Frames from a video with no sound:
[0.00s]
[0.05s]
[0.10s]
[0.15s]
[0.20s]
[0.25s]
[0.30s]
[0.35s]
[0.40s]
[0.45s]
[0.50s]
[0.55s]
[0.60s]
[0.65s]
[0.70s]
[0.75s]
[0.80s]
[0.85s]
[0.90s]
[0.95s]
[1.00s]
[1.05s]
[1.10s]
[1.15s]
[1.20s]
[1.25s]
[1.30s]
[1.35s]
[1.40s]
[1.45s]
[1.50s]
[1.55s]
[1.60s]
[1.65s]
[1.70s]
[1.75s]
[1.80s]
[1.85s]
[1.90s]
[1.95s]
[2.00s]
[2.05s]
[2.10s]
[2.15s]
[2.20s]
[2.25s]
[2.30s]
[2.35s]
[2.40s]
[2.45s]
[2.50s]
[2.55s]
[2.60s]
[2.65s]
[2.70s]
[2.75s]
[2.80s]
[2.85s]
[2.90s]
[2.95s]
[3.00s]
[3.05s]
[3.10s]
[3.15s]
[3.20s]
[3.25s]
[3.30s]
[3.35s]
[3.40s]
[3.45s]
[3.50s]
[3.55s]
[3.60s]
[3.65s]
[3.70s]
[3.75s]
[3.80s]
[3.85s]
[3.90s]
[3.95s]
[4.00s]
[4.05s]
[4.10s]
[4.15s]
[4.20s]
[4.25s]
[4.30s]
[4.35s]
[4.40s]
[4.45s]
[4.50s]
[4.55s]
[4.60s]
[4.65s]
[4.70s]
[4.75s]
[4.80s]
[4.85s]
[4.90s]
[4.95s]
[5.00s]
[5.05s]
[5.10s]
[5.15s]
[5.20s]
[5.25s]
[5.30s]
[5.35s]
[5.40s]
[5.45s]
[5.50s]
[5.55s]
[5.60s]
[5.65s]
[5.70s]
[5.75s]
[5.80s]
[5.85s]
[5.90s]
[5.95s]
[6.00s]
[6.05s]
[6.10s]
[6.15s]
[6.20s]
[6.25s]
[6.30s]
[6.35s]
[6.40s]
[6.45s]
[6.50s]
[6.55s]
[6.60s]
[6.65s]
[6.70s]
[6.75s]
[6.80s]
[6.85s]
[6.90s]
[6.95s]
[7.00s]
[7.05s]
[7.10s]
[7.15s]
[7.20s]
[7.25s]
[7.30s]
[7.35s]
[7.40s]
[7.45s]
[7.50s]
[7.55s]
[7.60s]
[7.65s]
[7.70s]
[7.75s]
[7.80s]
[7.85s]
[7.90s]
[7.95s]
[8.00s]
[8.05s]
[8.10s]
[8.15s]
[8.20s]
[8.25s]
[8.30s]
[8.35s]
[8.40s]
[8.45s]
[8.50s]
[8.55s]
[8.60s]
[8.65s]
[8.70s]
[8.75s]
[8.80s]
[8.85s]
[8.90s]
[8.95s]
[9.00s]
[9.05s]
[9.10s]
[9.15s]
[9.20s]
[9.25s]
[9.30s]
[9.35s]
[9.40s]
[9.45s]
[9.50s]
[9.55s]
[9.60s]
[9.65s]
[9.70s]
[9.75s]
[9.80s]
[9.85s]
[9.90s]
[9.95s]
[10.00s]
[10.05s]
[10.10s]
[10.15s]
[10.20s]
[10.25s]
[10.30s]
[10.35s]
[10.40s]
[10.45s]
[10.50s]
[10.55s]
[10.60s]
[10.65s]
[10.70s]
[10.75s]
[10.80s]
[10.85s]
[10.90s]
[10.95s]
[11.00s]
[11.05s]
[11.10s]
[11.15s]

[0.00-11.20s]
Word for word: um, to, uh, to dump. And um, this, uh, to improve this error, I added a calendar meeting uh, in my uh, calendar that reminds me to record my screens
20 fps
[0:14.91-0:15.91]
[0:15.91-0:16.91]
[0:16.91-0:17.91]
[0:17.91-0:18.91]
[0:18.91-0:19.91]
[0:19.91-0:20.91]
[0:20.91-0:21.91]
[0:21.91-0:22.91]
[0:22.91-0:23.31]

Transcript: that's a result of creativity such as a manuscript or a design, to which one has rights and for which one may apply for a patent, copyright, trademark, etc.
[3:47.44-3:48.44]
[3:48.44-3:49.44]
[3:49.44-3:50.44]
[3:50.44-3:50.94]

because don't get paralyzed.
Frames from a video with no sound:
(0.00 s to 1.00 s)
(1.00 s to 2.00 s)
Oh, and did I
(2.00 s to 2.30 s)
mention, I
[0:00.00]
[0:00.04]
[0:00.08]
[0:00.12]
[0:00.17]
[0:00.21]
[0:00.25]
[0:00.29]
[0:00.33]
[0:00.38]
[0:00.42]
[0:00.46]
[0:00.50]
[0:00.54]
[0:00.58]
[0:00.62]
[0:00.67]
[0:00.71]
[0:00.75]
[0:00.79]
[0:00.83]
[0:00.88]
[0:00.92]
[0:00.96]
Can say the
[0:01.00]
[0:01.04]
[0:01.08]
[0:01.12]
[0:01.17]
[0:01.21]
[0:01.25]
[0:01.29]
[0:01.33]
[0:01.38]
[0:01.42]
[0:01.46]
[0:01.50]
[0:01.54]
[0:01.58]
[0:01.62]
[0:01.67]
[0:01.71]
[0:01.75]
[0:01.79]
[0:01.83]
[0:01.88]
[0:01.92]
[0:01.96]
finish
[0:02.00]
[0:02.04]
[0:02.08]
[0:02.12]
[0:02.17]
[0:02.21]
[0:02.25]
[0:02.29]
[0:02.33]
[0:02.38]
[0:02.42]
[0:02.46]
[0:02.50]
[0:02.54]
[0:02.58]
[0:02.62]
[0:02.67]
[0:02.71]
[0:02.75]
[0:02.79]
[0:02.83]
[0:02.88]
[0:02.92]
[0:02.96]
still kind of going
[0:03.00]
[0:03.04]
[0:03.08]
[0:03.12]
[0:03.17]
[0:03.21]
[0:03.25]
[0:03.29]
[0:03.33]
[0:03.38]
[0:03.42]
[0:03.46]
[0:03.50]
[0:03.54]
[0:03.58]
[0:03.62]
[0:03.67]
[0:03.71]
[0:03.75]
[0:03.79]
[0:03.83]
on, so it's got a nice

::::::

■ THE TASK ■
Without altering a single word, set down all the entries again.

■ EXPECTED ANSWER ■
Frames from a video with no sound:
[0.00s]
[0.05s]
[0.10s]
[0.15s]
[0.20s]
[0.25s]
[0.30s]
[0.35s]
[0.40s]
[0.45s]
[0.50s]
[0.55s]
[0.60s]
[0.65s]
[0.70s]
[0.75s]
[0.80s]
[0.85s]
[0.90s]
[0.95s]
[1.00s]
[1.05s]
[1.10s]
[1.15s]
[1.20s]
[1.25s]
[1.30s]
[1.35s]
[1.40s]
[1.45s]
[1.50s]
[1.55s]
[1.60s]
[1.65s]
[1.70s]
[1.75s]
[1.80s]
[1.85s]
[1.90s]
[1.95s]
[2.00s]
[2.05s]
[2.10s]
[2.15s]
[2.20s]
[2.25s]
[2.30s]
[2.35s]
[2.40s]
[2.45s]
[2.50s]
[2.55s]
[2.60s]
[2.65s]
[2.70s]
[2.75s]
[2.80s]
[2.85s]
[2.90s]
[2.95s]
[3.00s]
[3.05s]
[3.10s]
[3.15s]
[3.20s]
[3.25s]
[3.30s]
[3.35s]
[3.40s]
[3.45s]
[3.50s]
[3.55s]
[3.60s]
[3.65s]
[3.70s]
[3.75s]
[3.80s]
[3.85s]
[3.90s]
[3.95s]
[4.00s]
[4.05s]
[4.10s]
[4.15s]
[4.20s]
[4.25s]
[4.30s]
[4.35s]
[4.40s]
[4.45s]
[4.50s]
[4.55s]
[4.60s]
[4.65s]
[4.70s]
[4.75s]
[4.80s]
[4.85s]
[4.90s]
[4.95s]
[5.00s]
[5.05s]
[5.10s]
[5.15s]
[5.20s]
[5.25s]
[5.30s]
[5.35s]
[5.40s]
[5.45s]
[5.50s]
[5.55s]
[5.60s]
[5.65s]
[5.70s]
[5.75s]
[5.80s]
[5.85s]
[5.90s]
[5.95s]
[6.00s]
[6.05s]
[6.10s]
[6.15s]
[6.20s]
[6.25s]
[6.30s]
[6.35s]
[6.40s]
[6.45s]
[6.50s]
[6.55s]
[6.60s]
[6.65s]
[6.70s]
[6.75s]
[6.80s]
[6.85s]
[6.90s]
[6.95s]
[7.00s]
[7.05s]
[7.10s]
[7.15s]
[7.20s]
[7.25s]
[7.30s]
[7.35s]
[7.40s]
[7.45s]
[7.50s]
[7.55s]
[7.60s]
[7.65s]
[7.70s]
[7.75s]
[7.80s]
[7.85s]
[7.90s]
[7.95s]
[8.00s]
[8.05s]
[8.10s]
[8.15s]
[8.20s]
[8.25s]
[8.30s]
[8.35s]
[8.40s]
[8.45s]
[8.50s]
[8.55s]
[8.60s]
[8.65s]
[8.70s]
[8.75s]
[8.80s]
[8.85s]
[8.90s]
[8.95s]
[9.00s]
[9.05s]
[9.10s]
[9.15s]
[9.20s]
[9.25s]
[9.30s]
[9.35s]
[9.40s]
[9.45s]
[9.50s]
[9.55s]
[9.60s]
[9.65s]
[9.70s]
[9.75s]
[9.80s]
[9.85s]
[9.90s]
[9.95s]
[10.00s]
[10.05s]
[10.10s]
[10.15s]
[10.20s]
[10.25s]
[10.30s]
[10.35s]
[10.40s]
[10.45s]
[10.50s]
[10.55s]
[10.60s]
[10.65s]
[10.70s]
[10.75s]
[10.80s]
[10.85s]
[10.90s]
[10.95s]
[11.00s]
[11.05s]
[11.10s]
[11.15s]

[0.00-11.20s]
Word for word: um, to, uh, to dump. And um, this, uh, to improve this error, I added a calendar meeting uh, in my uh, calendar that reminds me to record my screens
20 fps
[0:14.91-0:15.91]
[0:15.91-0:16.91]
[0:16.91-0:17.91]
[0:17.91-0:18.91]
[0:18.91-0:19.91]
[0:19.91-0:20.91]
[0:20.91-0:21.91]
[0:21.91-0:22.91]
[0:22.91-0:23.31]

Transcript: that's a result of creativity such as a manuscript or a design, to which one has rights and for which one may apply for a patent, copyright, trademark, etc.
[3:47.44-3:48.44]
[3:48.44-3:49.44]
[3:49.44-3:50.44]
[3:50.44-3:50.94]

because don't get paralyzed.
Frames from a video with no sound:
(0.00 s to 1.00 s)
(1.00 s to 2.00 s)
Oh, and did I
(2.00 s to 2.30 s)
mention, I
[0:00.00]
[0:00.04]
[0:00.08]
[0:00.12]
[0:00.17]
[0:00.21]
[0:00.25]
[0:00.29]
[0:00.33]
[0:00.38]
[0:00.42]
[0:00.46]
[0:00.50]
[0:00.54]
[0:00.58]
[0:00.62]
[0:00.67]
[0:00.71]
[0:00.75]
[0:00.79]
[0:00.83]
[0:00.88]
[0:00.92]
[0:00.96]
Can say the
[0:01.00]
[0:01.04]
[0:01.08]
[0:01.12]
[0:01.17]
[0:01.21]
[0:01.25]
[0:01.29]
[0:01.33]
[0:01.38]
[0:01.42]
[0:01.46]
[0:01.50]
[0:01.54]
[0:01.58]
[0:01.62]
[0:01.67]
[0:01.71]
[0:01.75]
[0:01.79]
[0:01.83]
[0:01.88]
[0:01.92]
[0:01.96]
finish
[0:02.00]
[0:02.04]
[0:02.08]
[0:02.12]
[0:02.17]
[0:02.21]
[0:02.25]
[0:02.29]
[0:02.33]
[0:02.38]
[0:02.42]
[0:02.46]
[0:02.50]
[0:02.54]
[0:02.58]
[0:02.62]
[0:02.67]
[0:02.71]
[0:02.75]
[0:02.79]
[0:02.83]
[0:02.88]
[0:02.92]
[0:02.96]
still kind of going
[0:03.00]
[0:03.04]
[0:03.08]
[0:03.12]
[0:03.17]
[0:03.21]
[0:03.25]
[0:03.29]
[0:03.33]
[0:03.38]
[0:03.42]
[0:03.46]
[0:03.50]
[0:03.54]
[0:03.58]
[0:03.62]
[0:03.67]
[0:03.71]
[0:03.75]
[0:03.79]
[0:03.83]
on, so it's got a nice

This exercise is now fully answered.